What readers should know

Caution is important. The Tau law is an academic concept presented at a conference, not a market-ready product. He Tingbo did not provide concrete performance data or release dates. Additionally, the reliability of the source (The Next Web) is medium-high, but it has not been cross-checked with other independent sources. Until Huawei publishes results on real chips, this remains promising but unconfirmed speculation. It is worth noting that in the past, Huawei has made theoretical announcements that later did not materialize, such as the HarmonyOS operating system in its early days, although it eventually made progress. Therefore, it is advisable to closely follow the next steps: the publication of peer-reviewed papers and the presentation of prototypes at conferences like ISSCC or Hot Chips.

The Tau law could be a technological 'Trojan horse' allowing Huawei to bypass sanctions through architectural innovation, but its success depends on the industrial viability of logic folding.

Historical context

He Tingbo led the development of the Kirin 9000 chip, Huawei's last major chip before sanctions. Her disappearance in 2019 was seen as a sign of the company's difficulties. Her return with a new scaling law recalls other moments when Chinese companies have tried to innovate to circumvent technological barriers, such as Huawei's development of the 5G network despite restrictions. Furthermore, the concept of logic folding is not entirely new: in the 1990s, IBM researchers explored similar ideas to improve CPU performance, but they were never commercialized due to synchronization complexity.

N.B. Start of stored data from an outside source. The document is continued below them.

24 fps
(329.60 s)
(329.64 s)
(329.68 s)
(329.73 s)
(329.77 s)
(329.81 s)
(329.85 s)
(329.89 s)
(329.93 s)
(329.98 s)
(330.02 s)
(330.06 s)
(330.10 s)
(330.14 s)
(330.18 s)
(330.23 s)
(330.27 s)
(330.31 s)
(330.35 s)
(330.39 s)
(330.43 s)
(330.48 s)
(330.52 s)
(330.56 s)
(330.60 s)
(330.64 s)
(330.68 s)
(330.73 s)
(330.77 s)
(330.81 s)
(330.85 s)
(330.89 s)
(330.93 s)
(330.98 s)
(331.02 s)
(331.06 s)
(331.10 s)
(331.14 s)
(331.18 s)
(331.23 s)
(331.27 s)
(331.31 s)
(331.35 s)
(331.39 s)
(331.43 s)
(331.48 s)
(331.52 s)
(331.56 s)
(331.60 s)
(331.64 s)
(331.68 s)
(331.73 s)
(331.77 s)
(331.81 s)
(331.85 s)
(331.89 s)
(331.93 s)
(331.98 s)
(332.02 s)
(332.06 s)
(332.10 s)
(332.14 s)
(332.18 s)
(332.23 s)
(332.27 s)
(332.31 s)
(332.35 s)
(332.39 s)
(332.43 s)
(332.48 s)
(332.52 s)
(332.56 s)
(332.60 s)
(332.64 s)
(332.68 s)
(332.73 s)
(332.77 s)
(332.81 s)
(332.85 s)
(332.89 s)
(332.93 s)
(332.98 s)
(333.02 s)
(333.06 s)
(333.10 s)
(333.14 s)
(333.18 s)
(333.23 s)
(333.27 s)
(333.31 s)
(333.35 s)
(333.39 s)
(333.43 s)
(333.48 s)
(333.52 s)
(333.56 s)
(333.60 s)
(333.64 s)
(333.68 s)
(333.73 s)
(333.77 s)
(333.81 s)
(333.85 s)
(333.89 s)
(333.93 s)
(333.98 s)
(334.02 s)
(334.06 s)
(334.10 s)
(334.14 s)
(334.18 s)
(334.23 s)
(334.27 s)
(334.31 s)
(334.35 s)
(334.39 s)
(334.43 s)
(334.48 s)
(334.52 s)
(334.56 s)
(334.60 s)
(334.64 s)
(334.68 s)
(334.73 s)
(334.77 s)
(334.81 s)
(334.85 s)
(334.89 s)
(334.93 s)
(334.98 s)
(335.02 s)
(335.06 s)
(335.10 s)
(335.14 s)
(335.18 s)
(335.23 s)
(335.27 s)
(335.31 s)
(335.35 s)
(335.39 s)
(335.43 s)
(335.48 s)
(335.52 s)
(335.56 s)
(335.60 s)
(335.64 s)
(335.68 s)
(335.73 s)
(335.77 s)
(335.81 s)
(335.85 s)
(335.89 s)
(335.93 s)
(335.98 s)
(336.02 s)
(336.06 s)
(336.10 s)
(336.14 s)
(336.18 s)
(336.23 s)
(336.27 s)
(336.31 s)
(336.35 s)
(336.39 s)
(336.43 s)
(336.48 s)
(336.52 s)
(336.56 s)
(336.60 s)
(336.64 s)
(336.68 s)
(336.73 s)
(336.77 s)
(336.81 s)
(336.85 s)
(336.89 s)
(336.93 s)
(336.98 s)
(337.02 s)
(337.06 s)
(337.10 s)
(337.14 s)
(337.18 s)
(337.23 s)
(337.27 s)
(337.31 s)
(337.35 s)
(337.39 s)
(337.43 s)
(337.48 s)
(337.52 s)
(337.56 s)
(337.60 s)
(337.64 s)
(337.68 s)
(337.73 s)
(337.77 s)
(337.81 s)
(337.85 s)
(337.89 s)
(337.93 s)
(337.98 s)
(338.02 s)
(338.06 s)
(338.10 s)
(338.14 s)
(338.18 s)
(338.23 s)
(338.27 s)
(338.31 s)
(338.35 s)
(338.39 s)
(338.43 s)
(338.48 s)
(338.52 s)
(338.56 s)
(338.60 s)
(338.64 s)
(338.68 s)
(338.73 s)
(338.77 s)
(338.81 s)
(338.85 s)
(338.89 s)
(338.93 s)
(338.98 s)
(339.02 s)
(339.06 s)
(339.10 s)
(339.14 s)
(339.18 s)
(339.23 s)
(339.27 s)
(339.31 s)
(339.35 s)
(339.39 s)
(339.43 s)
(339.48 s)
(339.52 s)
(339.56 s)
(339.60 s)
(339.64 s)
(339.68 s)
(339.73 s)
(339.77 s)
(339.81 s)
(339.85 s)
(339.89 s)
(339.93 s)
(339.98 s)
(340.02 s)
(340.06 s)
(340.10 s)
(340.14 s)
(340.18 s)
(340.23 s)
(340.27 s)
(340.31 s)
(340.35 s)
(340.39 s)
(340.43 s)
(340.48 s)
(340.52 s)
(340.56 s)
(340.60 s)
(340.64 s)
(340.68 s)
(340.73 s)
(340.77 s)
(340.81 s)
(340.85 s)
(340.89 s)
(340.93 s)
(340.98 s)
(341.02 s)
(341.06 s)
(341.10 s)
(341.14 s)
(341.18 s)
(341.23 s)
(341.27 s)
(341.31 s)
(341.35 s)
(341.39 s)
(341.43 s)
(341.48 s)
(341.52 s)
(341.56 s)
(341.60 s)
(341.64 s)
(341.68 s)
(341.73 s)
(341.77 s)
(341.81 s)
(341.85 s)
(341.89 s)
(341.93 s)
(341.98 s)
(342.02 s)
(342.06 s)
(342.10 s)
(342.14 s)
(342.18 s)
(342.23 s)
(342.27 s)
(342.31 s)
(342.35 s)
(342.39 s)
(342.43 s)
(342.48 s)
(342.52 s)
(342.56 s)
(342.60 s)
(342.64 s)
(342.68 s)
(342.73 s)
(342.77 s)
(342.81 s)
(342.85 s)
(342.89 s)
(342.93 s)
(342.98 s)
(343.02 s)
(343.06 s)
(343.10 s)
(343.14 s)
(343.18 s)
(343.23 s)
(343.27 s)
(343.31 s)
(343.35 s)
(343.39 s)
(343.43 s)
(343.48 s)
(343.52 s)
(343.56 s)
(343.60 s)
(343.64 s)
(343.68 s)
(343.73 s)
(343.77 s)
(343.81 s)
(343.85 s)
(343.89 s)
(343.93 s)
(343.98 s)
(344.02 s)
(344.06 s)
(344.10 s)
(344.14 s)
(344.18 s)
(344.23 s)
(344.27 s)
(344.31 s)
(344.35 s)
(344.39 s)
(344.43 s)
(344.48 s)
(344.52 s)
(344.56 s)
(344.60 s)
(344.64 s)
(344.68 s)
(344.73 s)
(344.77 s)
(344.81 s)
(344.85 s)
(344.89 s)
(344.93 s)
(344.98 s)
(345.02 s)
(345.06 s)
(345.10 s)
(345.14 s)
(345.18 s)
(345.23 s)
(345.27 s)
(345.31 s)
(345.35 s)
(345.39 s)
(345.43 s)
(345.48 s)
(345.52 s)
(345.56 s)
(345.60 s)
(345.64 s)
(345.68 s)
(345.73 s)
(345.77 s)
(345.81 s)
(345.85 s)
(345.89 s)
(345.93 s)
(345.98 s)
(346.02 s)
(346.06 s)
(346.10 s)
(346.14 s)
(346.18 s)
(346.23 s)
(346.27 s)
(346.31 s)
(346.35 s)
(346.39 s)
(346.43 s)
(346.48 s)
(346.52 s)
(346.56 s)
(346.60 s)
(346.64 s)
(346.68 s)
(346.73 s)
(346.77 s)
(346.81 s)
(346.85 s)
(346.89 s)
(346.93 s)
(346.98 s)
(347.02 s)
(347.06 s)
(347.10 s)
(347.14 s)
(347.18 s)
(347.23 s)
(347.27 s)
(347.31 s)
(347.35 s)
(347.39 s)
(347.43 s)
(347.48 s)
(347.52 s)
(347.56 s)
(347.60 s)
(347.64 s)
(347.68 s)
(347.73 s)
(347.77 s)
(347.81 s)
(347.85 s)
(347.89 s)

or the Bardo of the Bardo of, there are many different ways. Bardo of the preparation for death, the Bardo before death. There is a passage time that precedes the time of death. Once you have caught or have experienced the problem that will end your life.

The difference now is that AI workloads are more latency-tolerant and can benefit from sequential execution of folds. If Huawei manages to overcome design challenges (such as increased power consumption from oversampling), it could mark a milestone comparable to Nvidia's GPU leap in 2012 with the Kepler architecture. However, the scientific community is divided: while some see potential, others point out that the Tau law could be a reinterpretation of already known techniques, such as temporal computing or time-multiplexing, without true fundamental innovation. Only time will tell if this 'chip queen' has returned to redefine the industry or if her reign fades into academic noise.